• [Task details]:
In the entries that follow, the lines from the one with "Video frames at" through the one with "(0.00 s to 9.30 s)" are the ones to write out, exactly and with both ends included. Nothing else should appear.

-=-=-=-=-

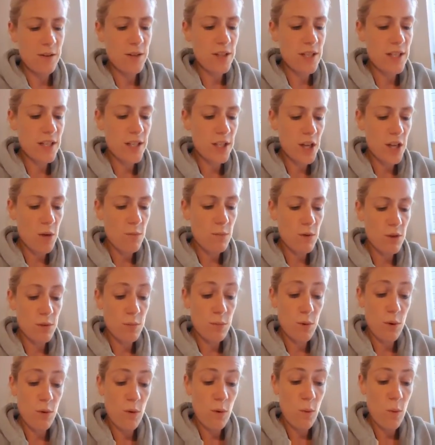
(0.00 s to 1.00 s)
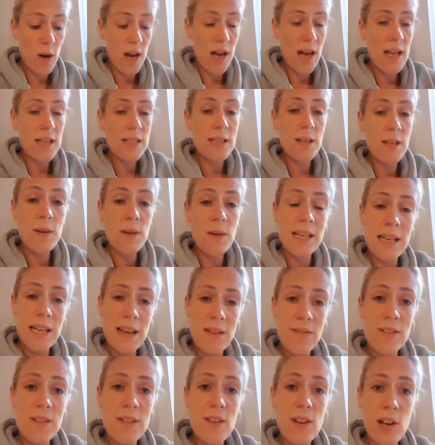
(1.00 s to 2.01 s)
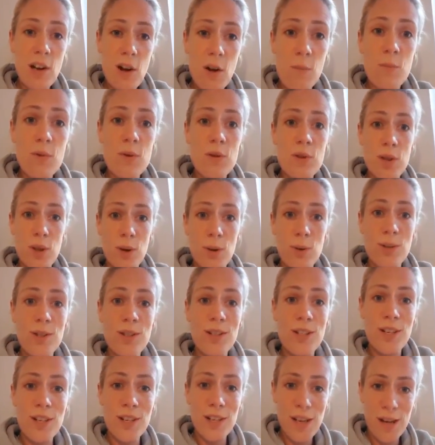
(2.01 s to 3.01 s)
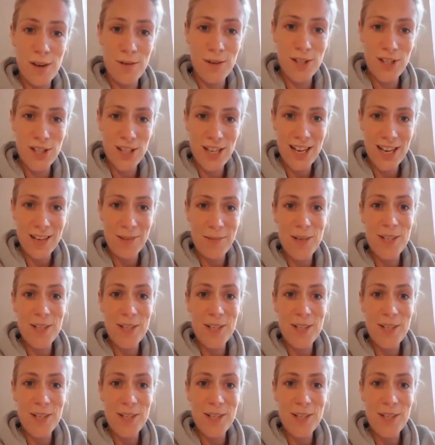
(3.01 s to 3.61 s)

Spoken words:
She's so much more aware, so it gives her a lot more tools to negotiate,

-=-=-=-=-

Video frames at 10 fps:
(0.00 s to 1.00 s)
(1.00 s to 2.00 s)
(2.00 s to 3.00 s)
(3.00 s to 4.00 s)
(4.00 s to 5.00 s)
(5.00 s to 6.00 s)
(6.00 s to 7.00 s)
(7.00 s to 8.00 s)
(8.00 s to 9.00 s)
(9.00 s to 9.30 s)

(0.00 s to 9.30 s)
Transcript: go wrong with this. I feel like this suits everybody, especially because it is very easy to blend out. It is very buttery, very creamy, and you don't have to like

-=-=-=-=-

• [Exercise solution]:
Video frames at 10 fps:
(0.00 s to 1.00 s)
(1.00 s to 2.00 s)
(2.00 s to 3.00 s)
(3.00 s to 4.00 s)
(4.00 s to 5.00 s)
(5.00 s to 6.00 s)
(6.00 s to 7.00 s)
(7.00 s to 8.00 s)
(8.00 s to 9.00 s)
(9.00 s to 9.30 s)

(0.00 s to 9.30 s)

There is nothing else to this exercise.